_Your objective_
Leaving out the pictures, output each record exactly as it stands.

_Source material_
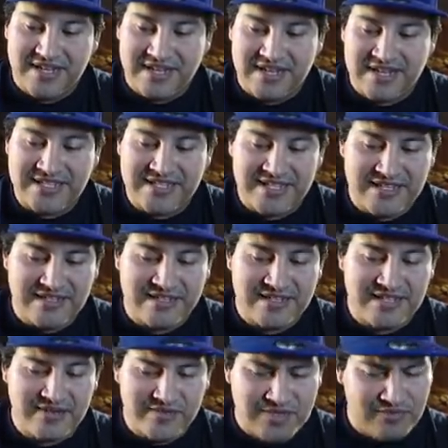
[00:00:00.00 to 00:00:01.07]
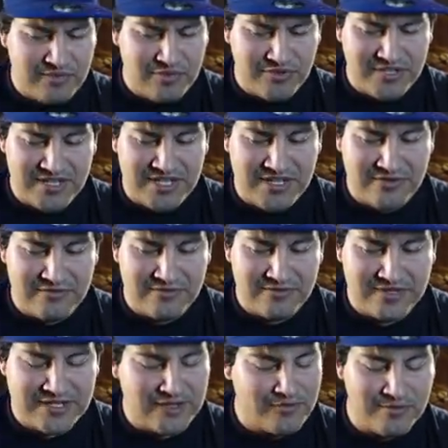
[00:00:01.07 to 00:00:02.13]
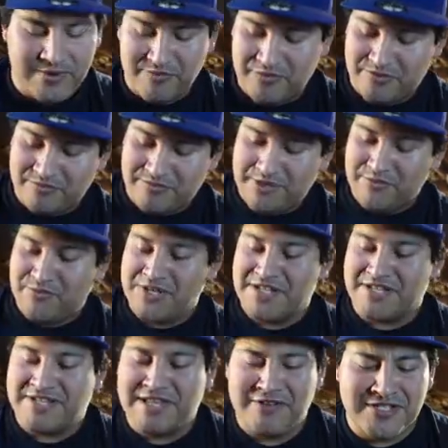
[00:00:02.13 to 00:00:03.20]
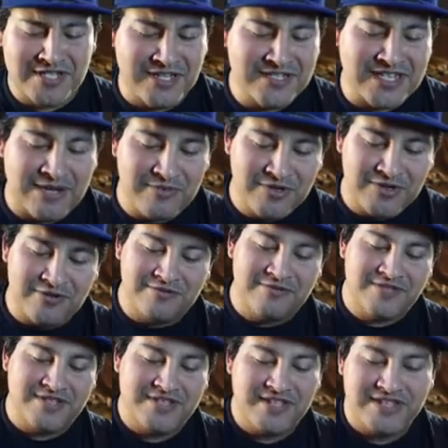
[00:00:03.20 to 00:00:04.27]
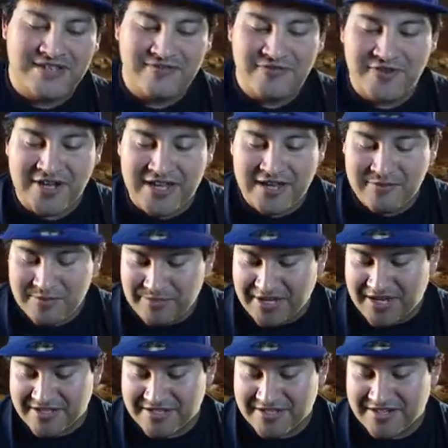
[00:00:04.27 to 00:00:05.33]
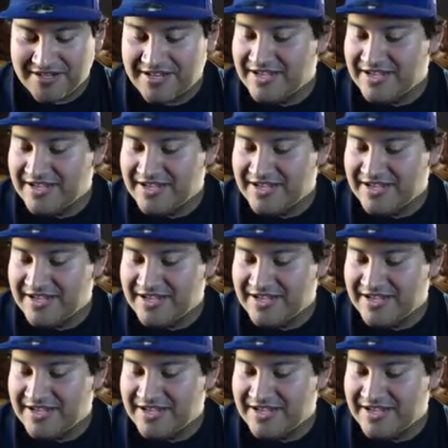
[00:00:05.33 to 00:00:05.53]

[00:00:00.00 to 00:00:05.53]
And I think, did, did we pull the Ditto? Don't remember. Maybe we did. That was a long time ago. Forgot how many packs.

_Task solution_
[00:00:00.00 to 00:00:01.07]
[00:00:01.07 to 00:00:02.13]
[00:00:02.13 to 00:00:03.20]
[00:00:03.20 to 00:00:04.27]
[00:00:04.27 to 00:00:05.33]
[00:00:05.33 to 00:00:05.53]

[00:00:00.00 to 00:00:05.53]
And I think, did, did we pull the Ditto? Don't remember. Maybe we did. That was a long time ago. Forgot how many packs.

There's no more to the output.